BEGIN Supplied data

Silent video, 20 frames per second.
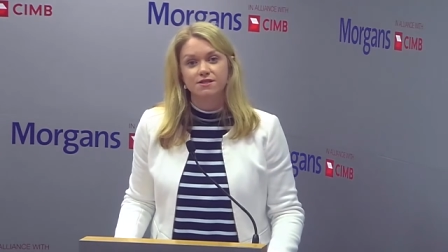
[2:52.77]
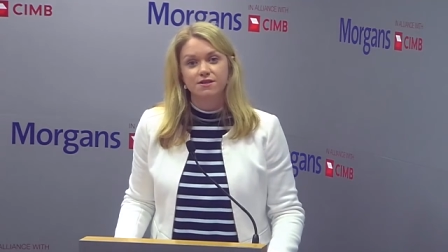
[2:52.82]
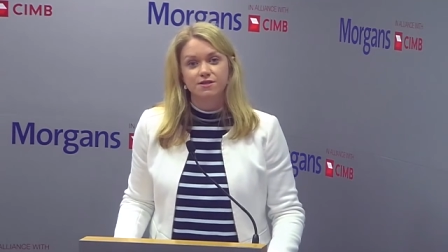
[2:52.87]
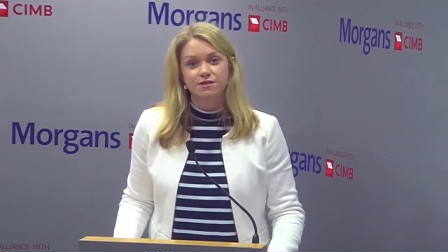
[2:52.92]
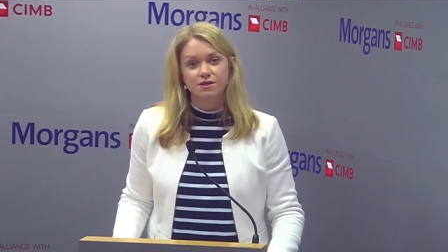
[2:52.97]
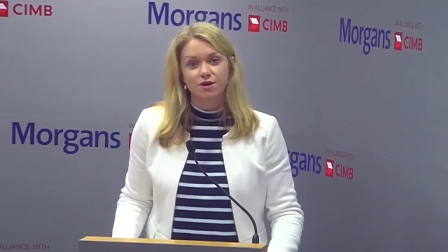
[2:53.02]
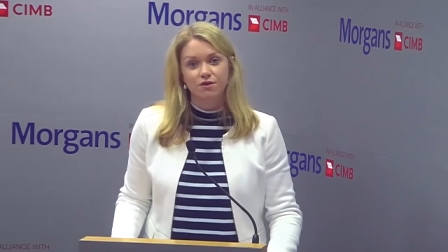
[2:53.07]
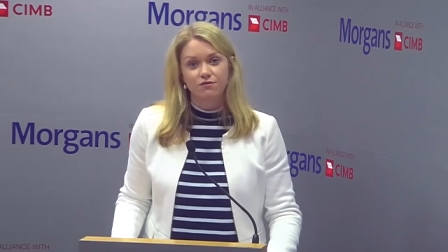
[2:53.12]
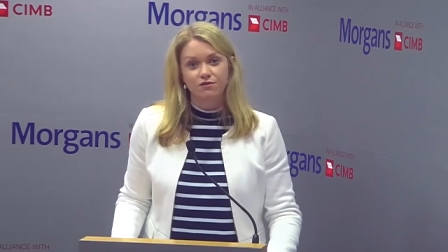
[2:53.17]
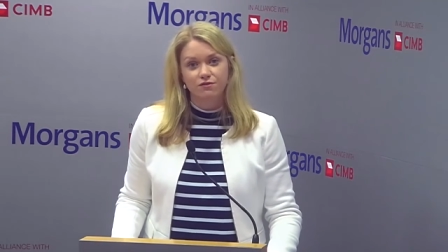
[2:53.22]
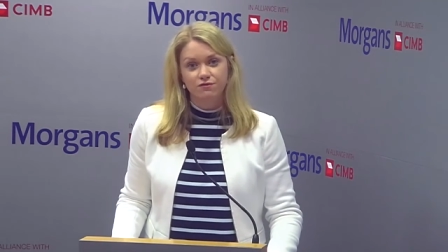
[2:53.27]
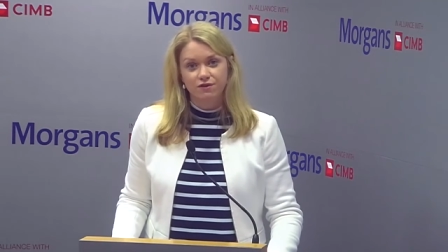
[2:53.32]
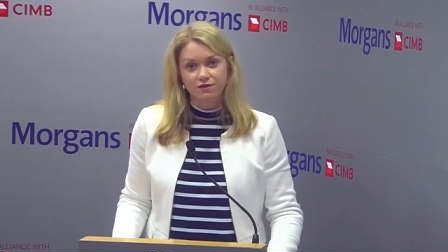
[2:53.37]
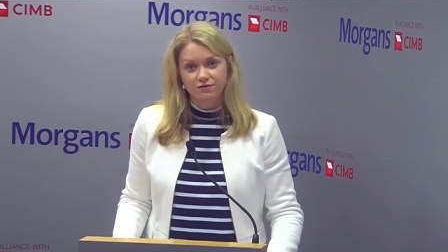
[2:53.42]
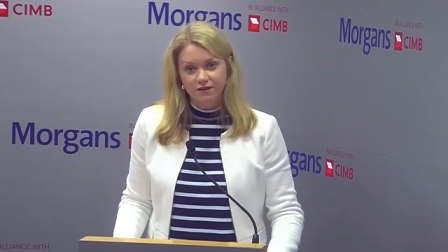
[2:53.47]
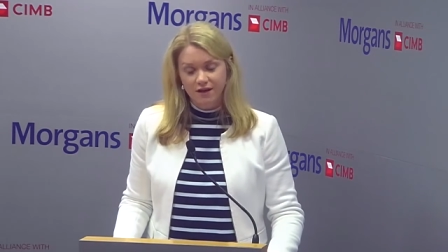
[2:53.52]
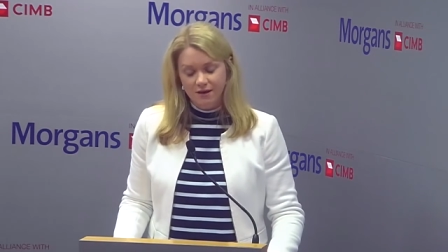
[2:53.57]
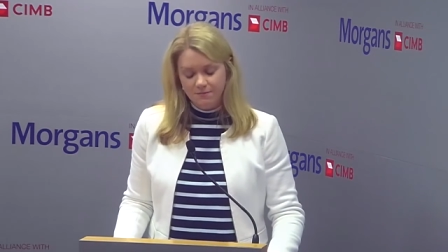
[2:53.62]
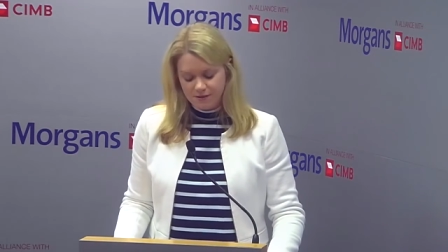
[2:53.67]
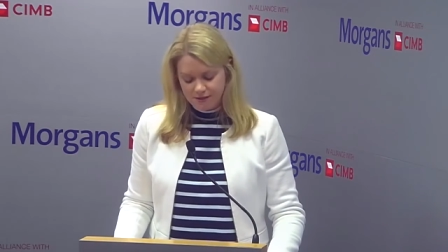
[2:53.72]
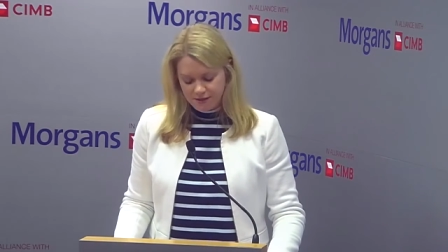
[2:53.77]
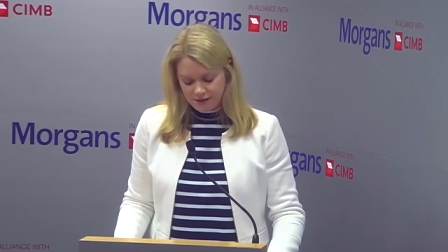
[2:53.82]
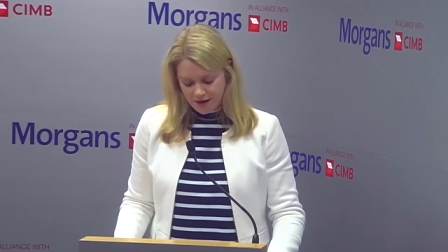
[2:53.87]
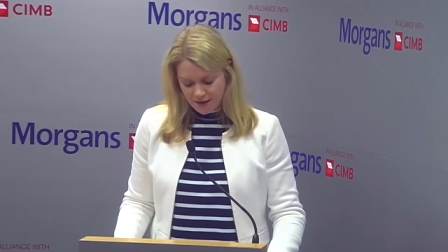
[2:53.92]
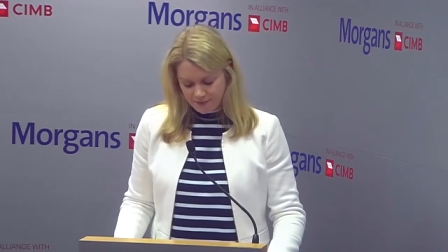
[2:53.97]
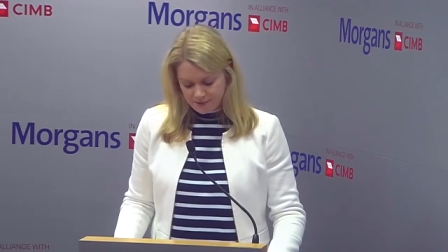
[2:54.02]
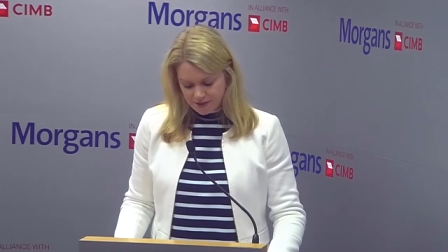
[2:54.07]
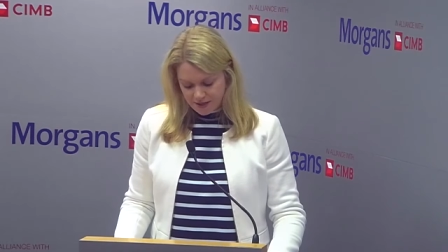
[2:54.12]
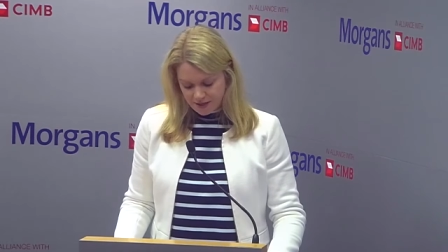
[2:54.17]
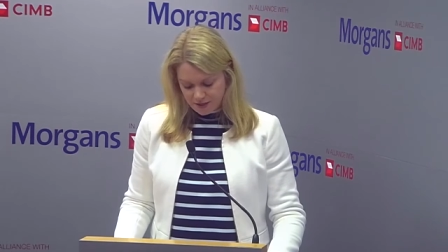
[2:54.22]
so that's over 15%
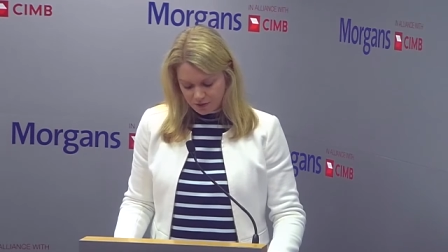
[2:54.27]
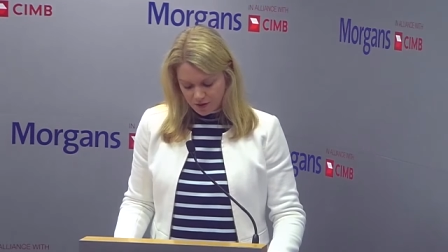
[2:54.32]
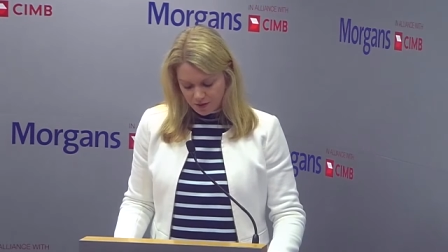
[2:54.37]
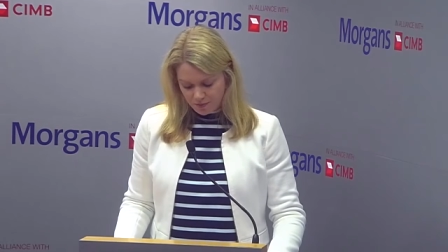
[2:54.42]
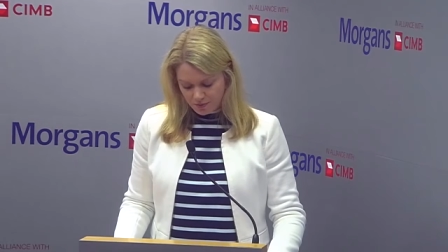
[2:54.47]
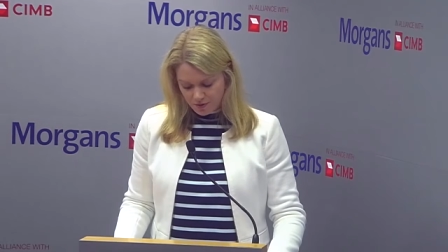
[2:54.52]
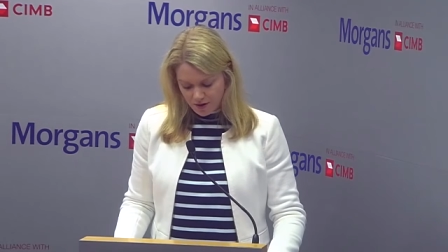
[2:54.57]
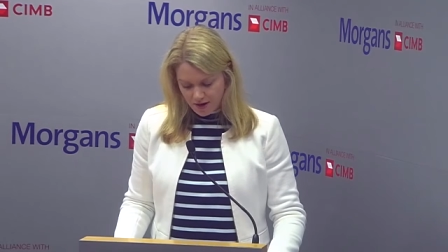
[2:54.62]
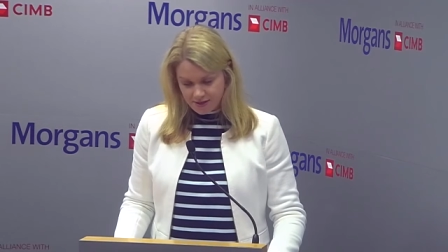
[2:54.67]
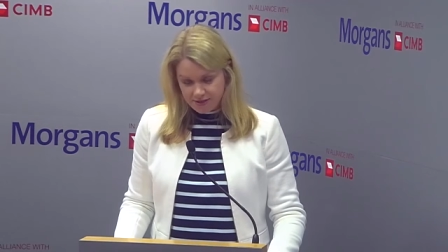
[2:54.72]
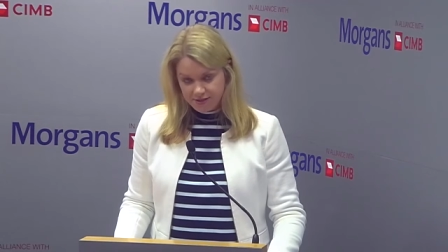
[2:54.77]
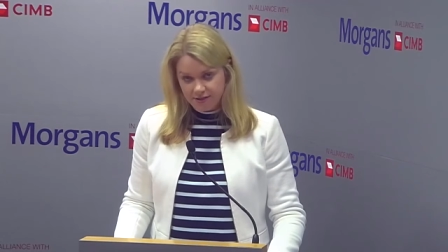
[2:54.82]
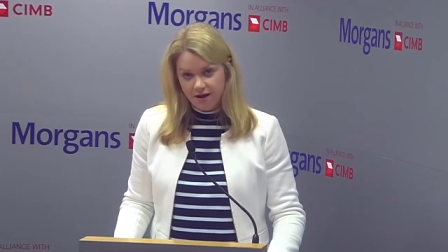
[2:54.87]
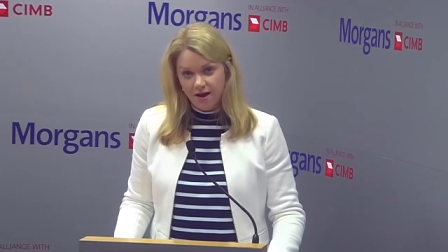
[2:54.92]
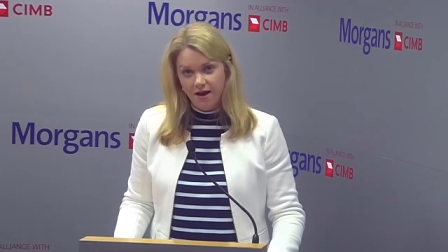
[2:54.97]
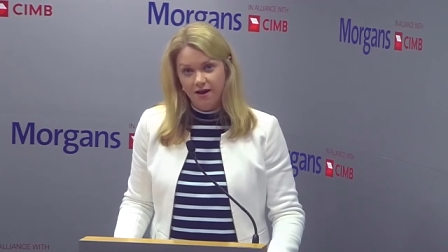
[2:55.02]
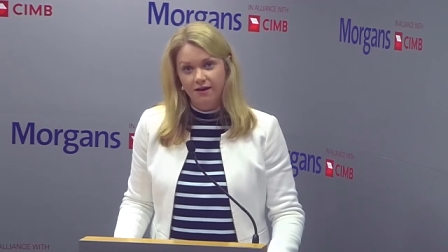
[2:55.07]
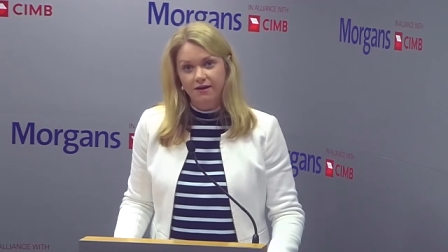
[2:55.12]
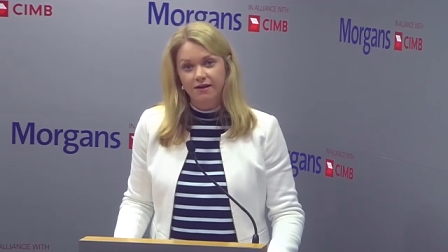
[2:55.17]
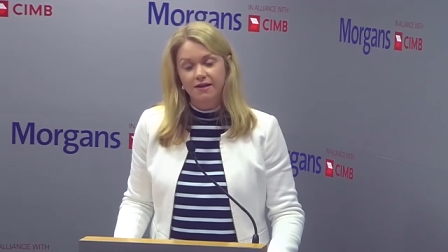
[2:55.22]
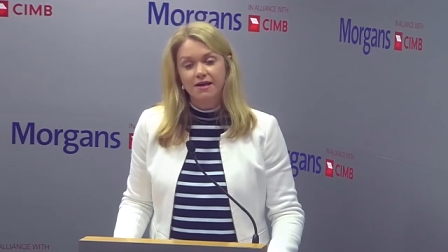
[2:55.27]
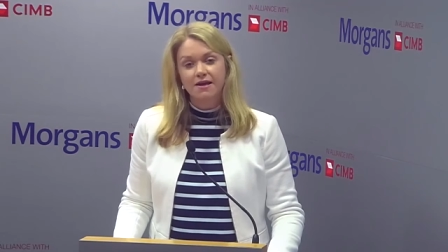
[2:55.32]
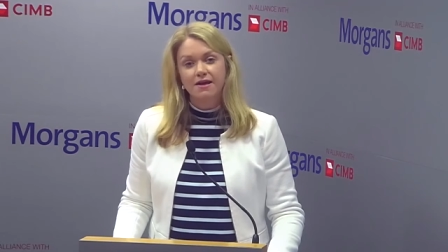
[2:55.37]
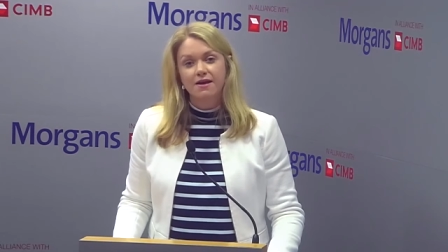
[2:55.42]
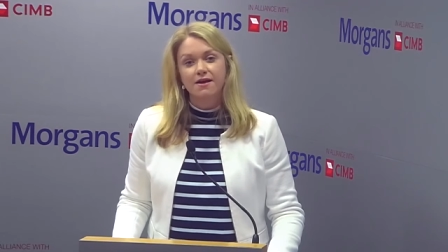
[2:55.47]
upside to our price target.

END Supplied data

Brief:
Return the entries above exactly and in full; do not include images.

Answer:
Silent video, 20 frames per second.
[2:52.77]
[2:52.82]
[2:52.87]
[2:52.92]
[2:52.97]
[2:53.02]
[2:53.07]
[2:53.12]
[2:53.17]
[2:53.22]
[2:53.27]
[2:53.32]
[2:53.37]
[2:53.42]
[2:53.47]
[2:53.52]
[2:53.57]
[2:53.62]
[2:53.67]
[2:53.72]
[2:53.77]
[2:53.82]
[2:53.87]
[2:53.92]
[2:53.97]
[2:54.02]
[2:54.07]
[2:54.12]
[2:54.17]
[2:54.22]
so that's over 15%
[2:54.27]
[2:54.32]
[2:54.37]
[2:54.42]
[2:54.47]
[2:54.52]
[2:54.57]
[2:54.62]
[2:54.67]
[2:54.72]
[2:54.77]
[2:54.82]
[2:54.87]
[2:54.92]
[2:54.97]
[2:55.02]
[2:55.07]
[2:55.12]
[2:55.17]
[2:55.22]
[2:55.27]
[2:55.32]
[2:55.37]
[2:55.42]
[2:55.47]
upside to our price target.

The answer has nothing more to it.